Extracted data entries
════════
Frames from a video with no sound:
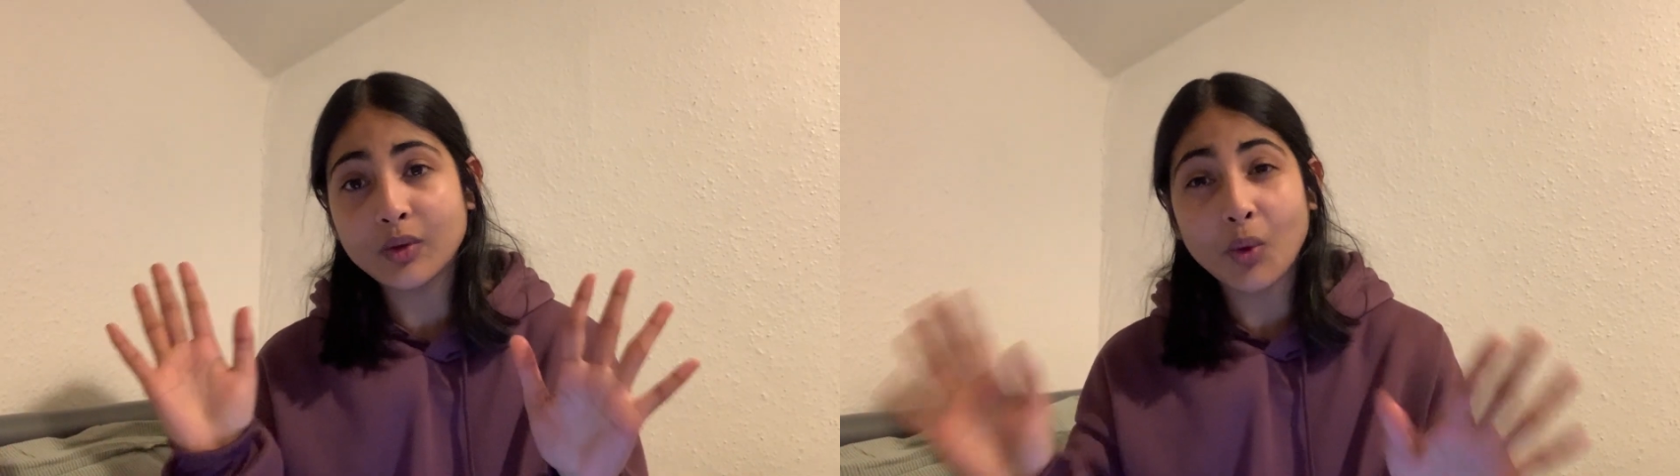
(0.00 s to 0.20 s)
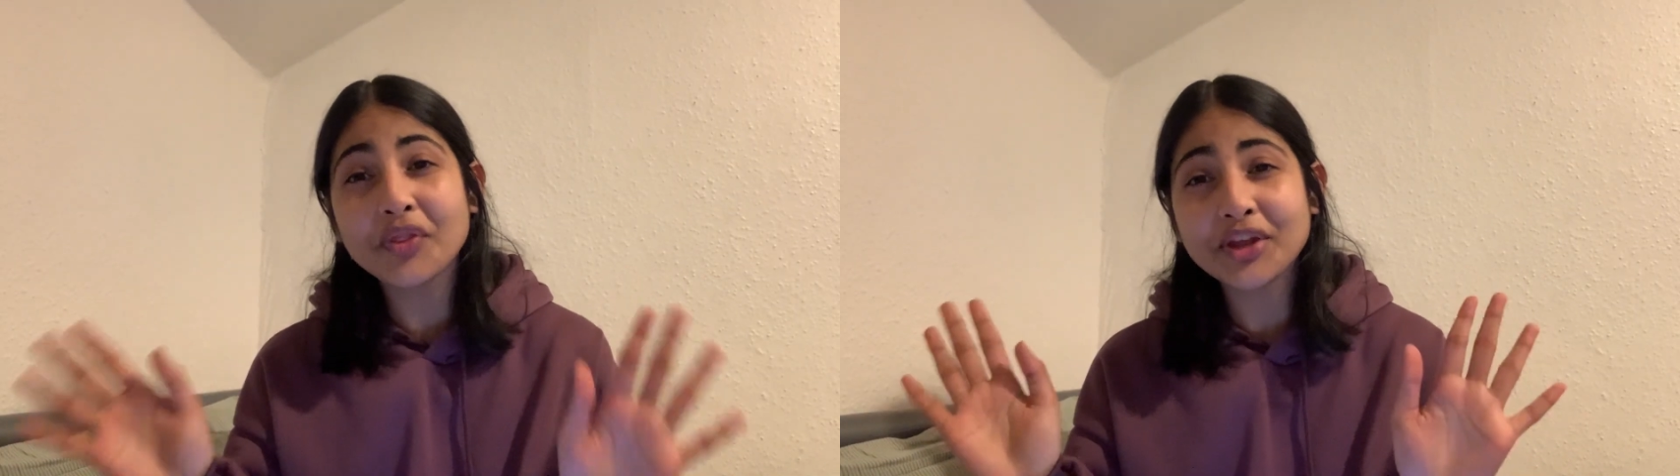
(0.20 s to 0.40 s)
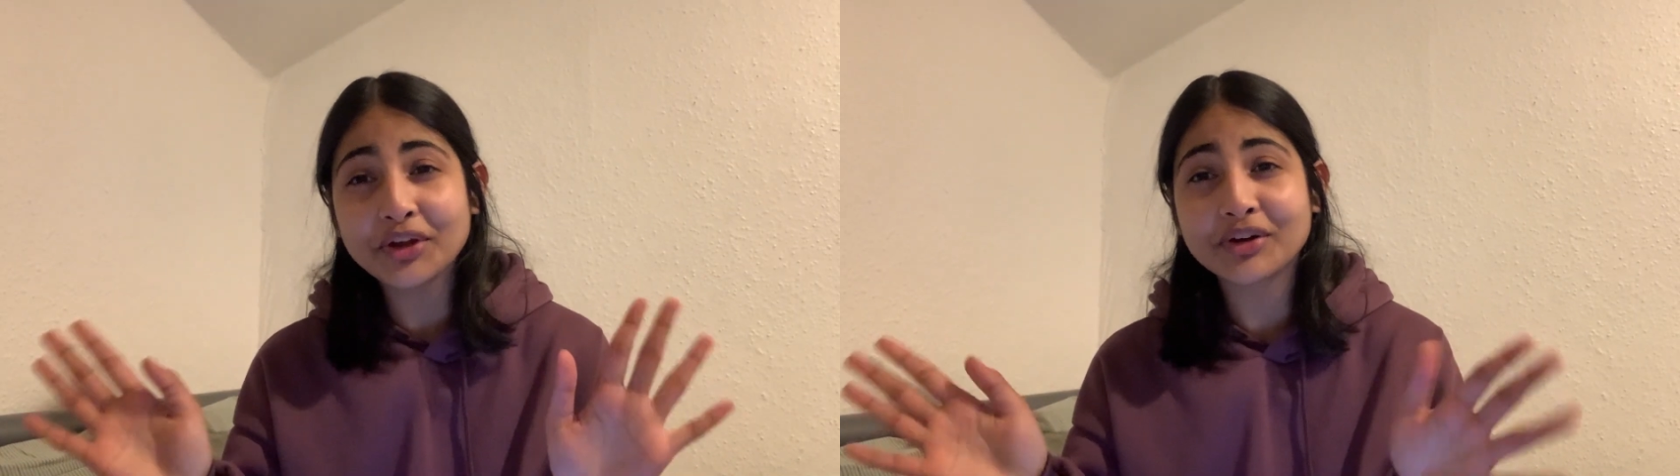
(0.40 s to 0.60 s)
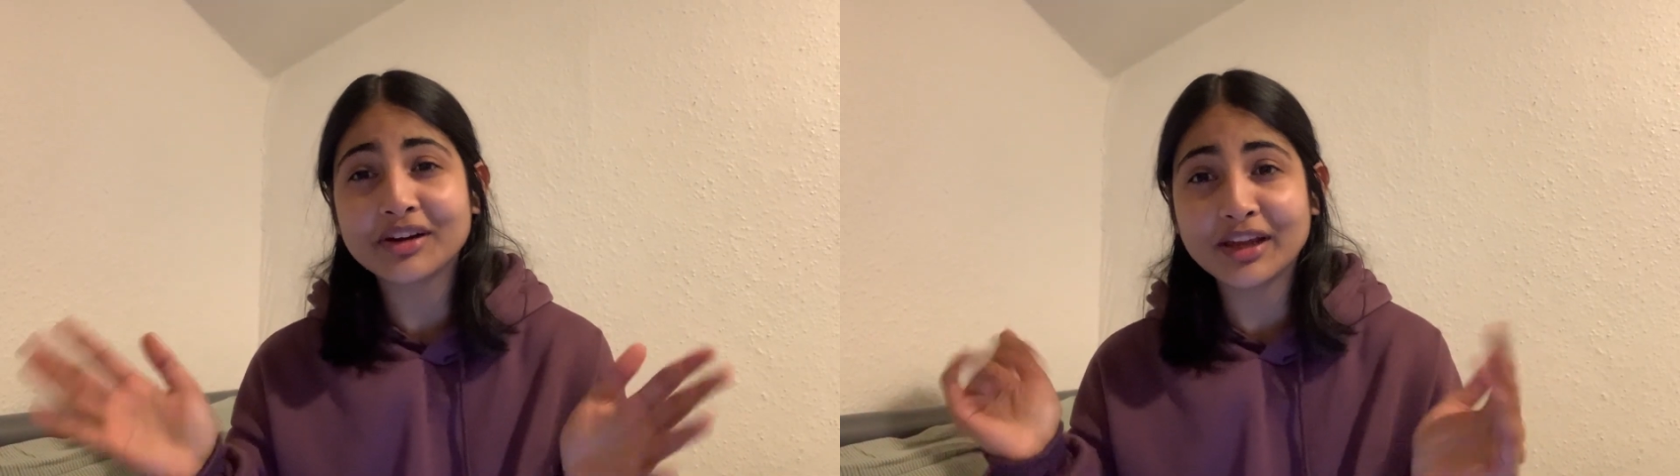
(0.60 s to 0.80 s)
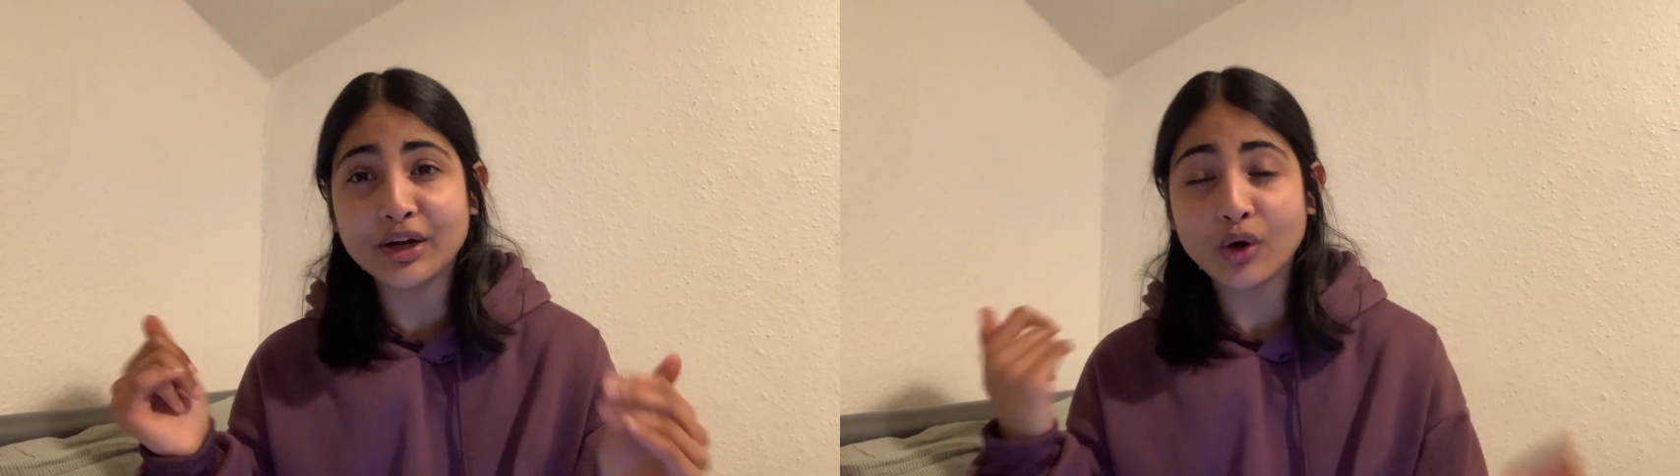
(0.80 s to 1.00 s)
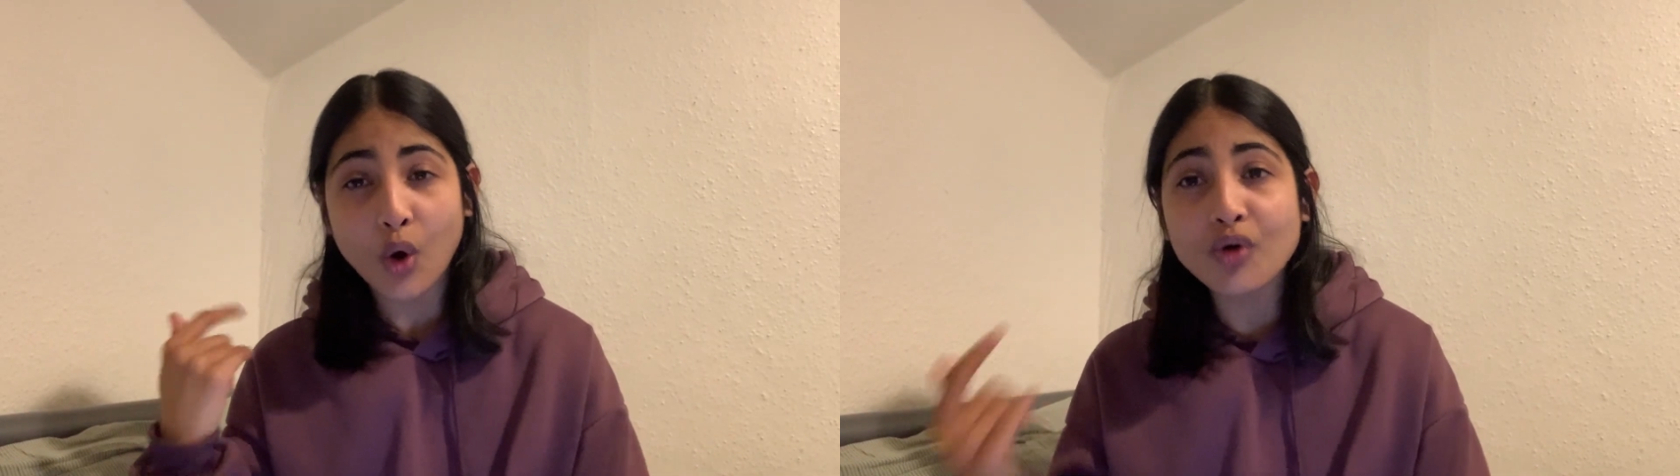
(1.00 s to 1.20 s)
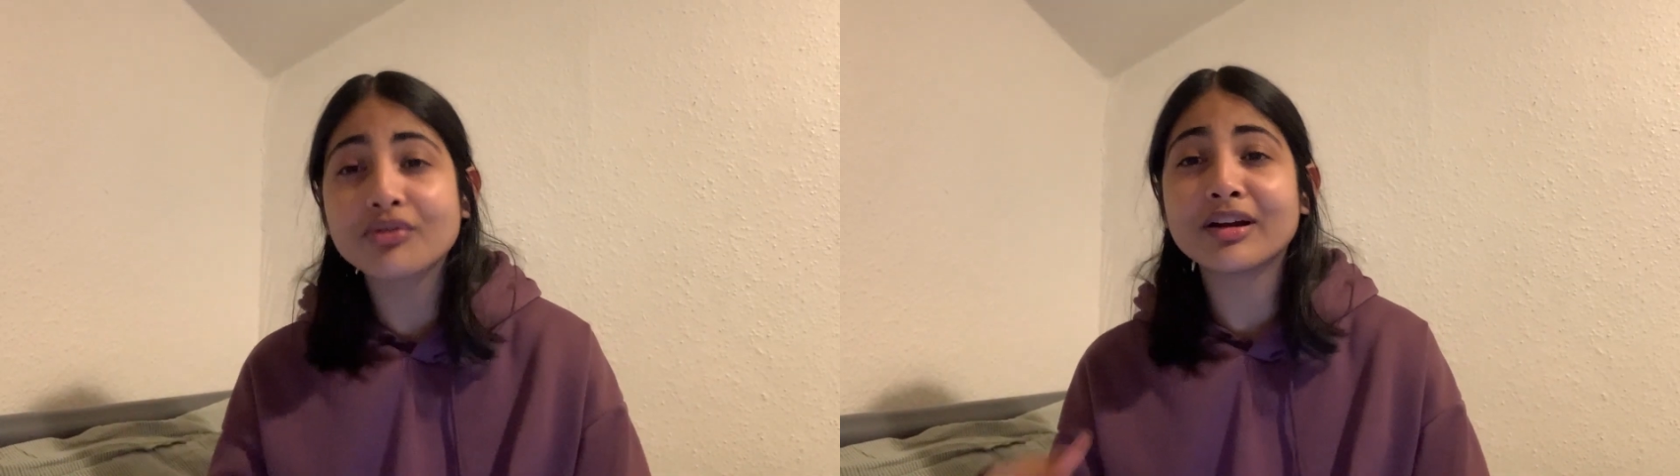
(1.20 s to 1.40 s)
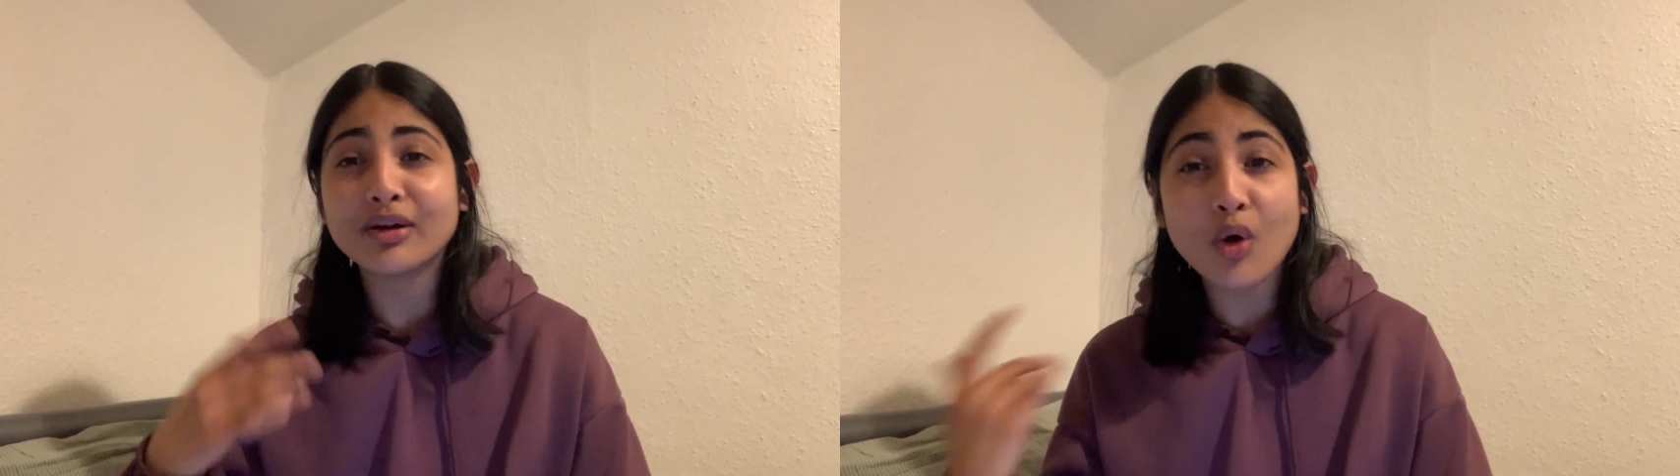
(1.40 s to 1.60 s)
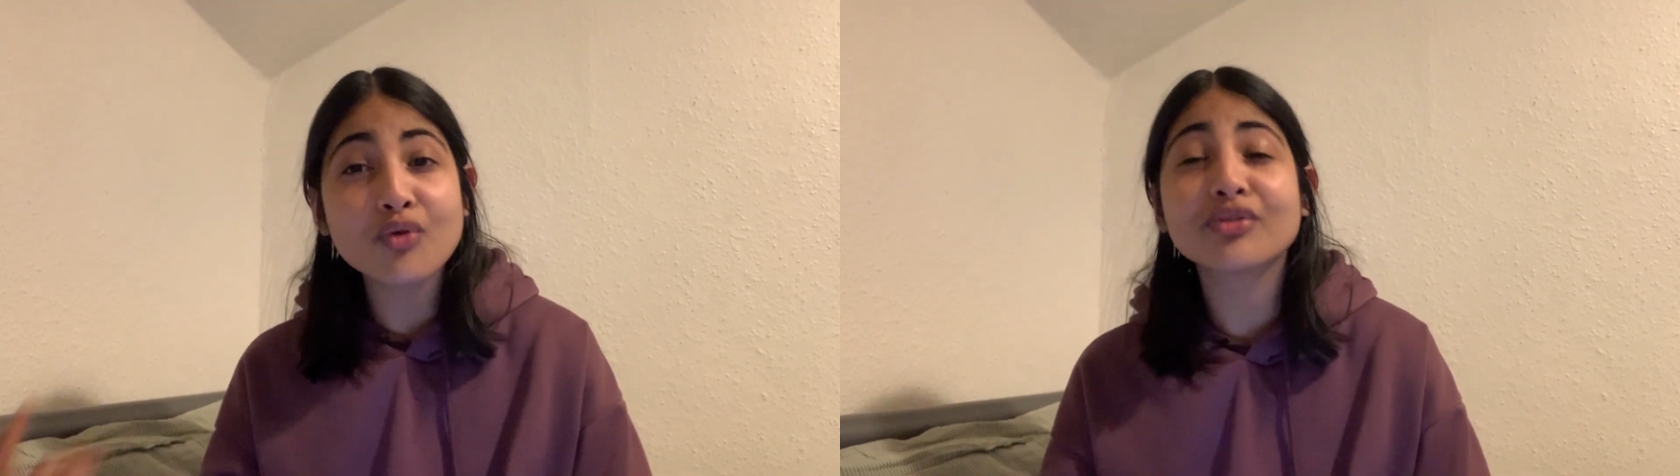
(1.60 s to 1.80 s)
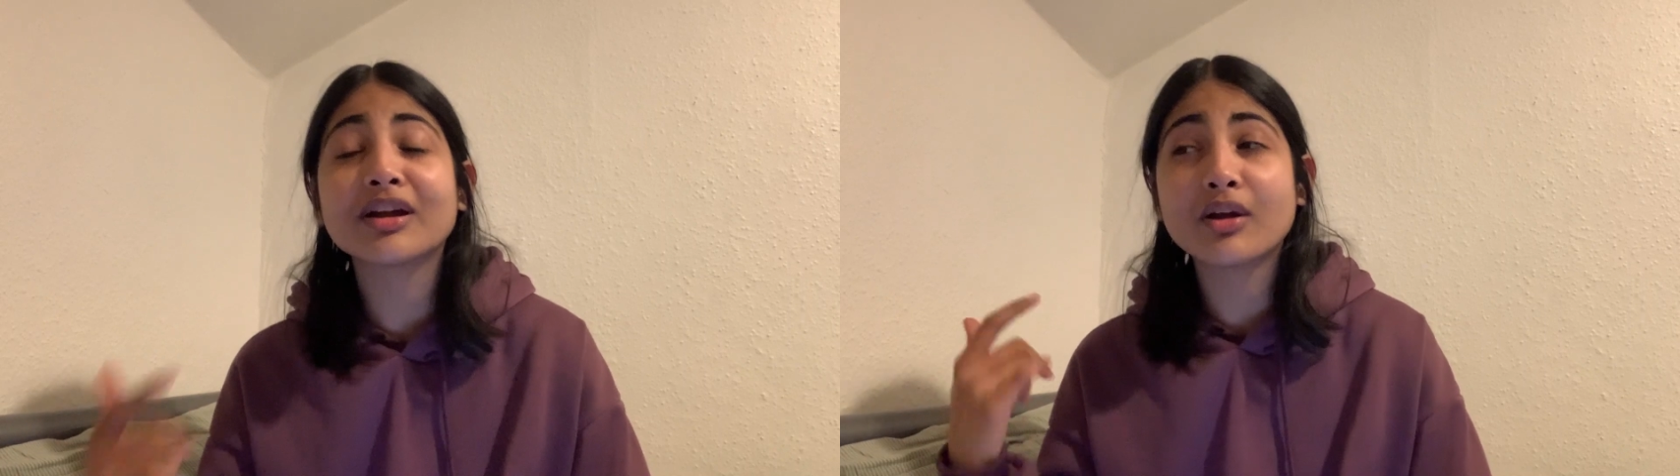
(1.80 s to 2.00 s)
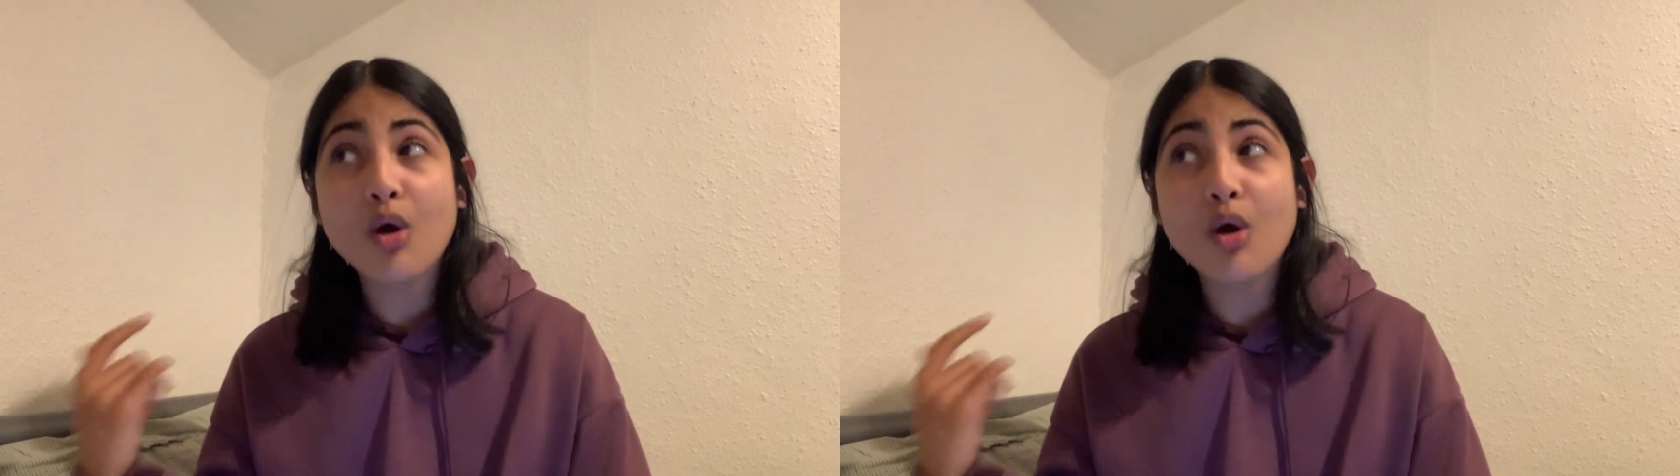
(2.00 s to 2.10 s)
the one thing you're going to hear over and over and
════════
### TO DO
Please repeat, exactly as written, only the lines from the line with "(1.20 s to 1.40 s)" to the end of the data, leaving out every picture.

### YOUR SOLUTION
(1.20 s to 1.40 s)
(1.40 s to 1.60 s)
(1.60 s to 1.80 s)
(1.80 s to 2.00 s)
(2.00 s to 2.10 s)
the one thing you're going to hear over and over and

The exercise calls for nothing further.